__WHAT THE TASK ASKS__
Find the line with "[355.67-355.77s]" in the entries below, then reproduce it and every line after it down to and including the line with "What the speaker says: best friends.", exactly.

--------------------------------------------------

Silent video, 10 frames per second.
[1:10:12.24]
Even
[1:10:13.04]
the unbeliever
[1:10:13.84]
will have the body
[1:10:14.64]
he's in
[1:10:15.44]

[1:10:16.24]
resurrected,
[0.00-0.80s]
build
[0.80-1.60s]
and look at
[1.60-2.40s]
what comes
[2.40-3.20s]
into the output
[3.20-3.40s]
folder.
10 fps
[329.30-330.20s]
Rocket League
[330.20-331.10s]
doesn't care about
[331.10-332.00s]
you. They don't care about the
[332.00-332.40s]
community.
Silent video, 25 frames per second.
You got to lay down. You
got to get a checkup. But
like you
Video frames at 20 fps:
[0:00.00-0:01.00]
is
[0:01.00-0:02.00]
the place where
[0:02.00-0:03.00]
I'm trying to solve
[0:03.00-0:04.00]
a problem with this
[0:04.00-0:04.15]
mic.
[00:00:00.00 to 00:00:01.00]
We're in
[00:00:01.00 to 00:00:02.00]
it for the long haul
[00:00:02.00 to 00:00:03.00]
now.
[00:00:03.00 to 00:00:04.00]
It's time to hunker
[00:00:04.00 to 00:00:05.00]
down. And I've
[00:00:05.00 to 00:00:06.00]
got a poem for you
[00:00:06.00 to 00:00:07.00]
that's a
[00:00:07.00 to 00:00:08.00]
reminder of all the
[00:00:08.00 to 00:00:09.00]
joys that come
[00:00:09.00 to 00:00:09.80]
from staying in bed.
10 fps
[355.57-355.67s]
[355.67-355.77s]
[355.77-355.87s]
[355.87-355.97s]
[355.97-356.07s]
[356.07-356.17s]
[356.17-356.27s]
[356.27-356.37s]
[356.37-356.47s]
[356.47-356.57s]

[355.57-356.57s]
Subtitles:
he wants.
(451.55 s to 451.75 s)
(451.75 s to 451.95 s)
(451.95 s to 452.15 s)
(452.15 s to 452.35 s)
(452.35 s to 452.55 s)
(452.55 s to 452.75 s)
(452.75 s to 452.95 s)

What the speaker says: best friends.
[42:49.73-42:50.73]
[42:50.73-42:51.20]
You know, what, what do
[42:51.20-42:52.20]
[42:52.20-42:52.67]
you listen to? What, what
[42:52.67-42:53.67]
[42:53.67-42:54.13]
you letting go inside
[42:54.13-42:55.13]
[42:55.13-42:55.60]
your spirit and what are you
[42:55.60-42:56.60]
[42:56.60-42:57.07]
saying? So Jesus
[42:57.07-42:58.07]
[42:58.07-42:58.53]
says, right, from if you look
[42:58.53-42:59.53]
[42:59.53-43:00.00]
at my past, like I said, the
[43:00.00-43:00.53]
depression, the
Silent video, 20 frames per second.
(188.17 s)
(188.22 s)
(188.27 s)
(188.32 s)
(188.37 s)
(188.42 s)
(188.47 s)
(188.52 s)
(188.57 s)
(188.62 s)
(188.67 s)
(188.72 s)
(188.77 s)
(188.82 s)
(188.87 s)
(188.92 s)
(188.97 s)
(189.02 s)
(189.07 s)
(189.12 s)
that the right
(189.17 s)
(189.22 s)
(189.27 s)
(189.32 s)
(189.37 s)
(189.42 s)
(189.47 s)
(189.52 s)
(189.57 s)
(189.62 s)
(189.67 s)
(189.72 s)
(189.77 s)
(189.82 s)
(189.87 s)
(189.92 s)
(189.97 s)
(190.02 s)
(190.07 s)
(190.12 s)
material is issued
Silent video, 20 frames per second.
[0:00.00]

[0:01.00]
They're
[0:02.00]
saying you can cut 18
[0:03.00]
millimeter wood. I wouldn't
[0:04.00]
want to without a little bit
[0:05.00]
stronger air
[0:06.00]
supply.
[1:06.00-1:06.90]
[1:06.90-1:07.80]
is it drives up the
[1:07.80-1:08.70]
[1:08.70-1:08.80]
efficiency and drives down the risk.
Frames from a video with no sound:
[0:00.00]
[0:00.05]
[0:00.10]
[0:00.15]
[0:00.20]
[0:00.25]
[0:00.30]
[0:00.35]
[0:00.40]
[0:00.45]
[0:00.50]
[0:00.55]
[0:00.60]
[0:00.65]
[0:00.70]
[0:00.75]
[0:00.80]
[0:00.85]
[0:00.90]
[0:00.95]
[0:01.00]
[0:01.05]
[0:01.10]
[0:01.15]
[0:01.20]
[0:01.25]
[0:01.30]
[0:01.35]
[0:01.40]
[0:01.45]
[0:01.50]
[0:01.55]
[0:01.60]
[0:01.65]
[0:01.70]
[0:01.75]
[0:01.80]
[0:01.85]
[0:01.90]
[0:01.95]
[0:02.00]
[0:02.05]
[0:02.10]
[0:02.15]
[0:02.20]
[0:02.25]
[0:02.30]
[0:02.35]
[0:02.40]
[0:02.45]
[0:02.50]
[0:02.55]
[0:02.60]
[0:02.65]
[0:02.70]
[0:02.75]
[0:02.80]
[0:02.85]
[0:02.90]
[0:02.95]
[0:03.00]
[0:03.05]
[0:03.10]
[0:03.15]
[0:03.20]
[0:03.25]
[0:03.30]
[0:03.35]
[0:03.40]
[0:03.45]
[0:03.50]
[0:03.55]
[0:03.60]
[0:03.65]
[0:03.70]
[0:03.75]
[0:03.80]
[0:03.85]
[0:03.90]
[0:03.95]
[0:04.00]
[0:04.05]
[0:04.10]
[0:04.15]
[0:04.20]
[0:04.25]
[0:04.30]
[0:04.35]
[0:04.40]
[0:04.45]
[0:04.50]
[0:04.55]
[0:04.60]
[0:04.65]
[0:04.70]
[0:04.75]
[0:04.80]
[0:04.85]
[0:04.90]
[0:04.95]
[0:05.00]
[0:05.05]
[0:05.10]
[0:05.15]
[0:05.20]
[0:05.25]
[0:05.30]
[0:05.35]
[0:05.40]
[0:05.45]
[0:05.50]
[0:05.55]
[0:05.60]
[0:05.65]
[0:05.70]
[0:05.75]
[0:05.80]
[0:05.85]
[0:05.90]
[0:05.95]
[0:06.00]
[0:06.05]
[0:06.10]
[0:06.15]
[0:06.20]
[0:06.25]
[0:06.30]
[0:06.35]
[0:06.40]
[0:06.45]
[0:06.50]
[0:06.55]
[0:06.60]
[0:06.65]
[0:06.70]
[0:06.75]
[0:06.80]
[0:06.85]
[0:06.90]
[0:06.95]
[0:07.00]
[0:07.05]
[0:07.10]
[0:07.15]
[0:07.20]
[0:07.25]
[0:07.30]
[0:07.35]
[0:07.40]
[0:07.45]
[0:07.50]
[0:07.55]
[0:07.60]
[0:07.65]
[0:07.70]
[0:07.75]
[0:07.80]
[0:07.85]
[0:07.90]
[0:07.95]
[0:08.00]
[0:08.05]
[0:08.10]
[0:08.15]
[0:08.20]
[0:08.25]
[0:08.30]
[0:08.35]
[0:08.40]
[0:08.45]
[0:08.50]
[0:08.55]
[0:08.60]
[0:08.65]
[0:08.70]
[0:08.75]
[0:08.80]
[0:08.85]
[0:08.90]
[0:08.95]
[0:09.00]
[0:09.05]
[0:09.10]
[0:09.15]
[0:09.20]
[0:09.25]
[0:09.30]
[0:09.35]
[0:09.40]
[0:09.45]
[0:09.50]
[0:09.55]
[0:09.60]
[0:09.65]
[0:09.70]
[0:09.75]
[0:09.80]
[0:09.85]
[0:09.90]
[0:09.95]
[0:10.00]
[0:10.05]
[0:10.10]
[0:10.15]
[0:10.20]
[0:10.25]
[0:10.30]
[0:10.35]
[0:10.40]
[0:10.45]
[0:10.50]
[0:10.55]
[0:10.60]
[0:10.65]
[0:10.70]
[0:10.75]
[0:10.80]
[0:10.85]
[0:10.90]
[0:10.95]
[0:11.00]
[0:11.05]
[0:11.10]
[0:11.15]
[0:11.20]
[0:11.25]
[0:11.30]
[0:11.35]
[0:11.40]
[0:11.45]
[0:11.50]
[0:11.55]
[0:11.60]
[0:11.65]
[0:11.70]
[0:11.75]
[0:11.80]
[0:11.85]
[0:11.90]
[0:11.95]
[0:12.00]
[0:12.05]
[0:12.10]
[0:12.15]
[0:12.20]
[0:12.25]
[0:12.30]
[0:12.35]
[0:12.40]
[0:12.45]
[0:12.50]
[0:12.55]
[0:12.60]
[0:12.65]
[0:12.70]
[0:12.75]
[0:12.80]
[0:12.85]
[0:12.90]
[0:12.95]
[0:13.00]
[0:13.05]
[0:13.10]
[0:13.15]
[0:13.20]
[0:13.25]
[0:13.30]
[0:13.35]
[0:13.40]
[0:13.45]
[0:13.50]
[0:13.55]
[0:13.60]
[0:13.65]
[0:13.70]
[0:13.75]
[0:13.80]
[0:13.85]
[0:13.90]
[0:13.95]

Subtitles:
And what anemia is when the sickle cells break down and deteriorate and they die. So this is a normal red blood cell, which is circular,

--------------------------------------------------

__ANSWER TO THIS PROBLEM__
[355.67-355.77s]
[355.77-355.87s]
[355.87-355.97s]
[355.97-356.07s]
[356.07-356.17s]
[356.17-356.27s]
[356.27-356.37s]
[356.37-356.47s]
[356.47-356.57s]

[355.57-356.57s]
Subtitles:
he wants.
(451.55 s to 451.75 s)
(451.75 s to 451.95 s)
(451.95 s to 452.15 s)
(452.15 s to 452.35 s)
(452.35 s to 452.55 s)
(452.55 s to 452.75 s)
(452.75 s to 452.95 s)

What the speaker says: best friends.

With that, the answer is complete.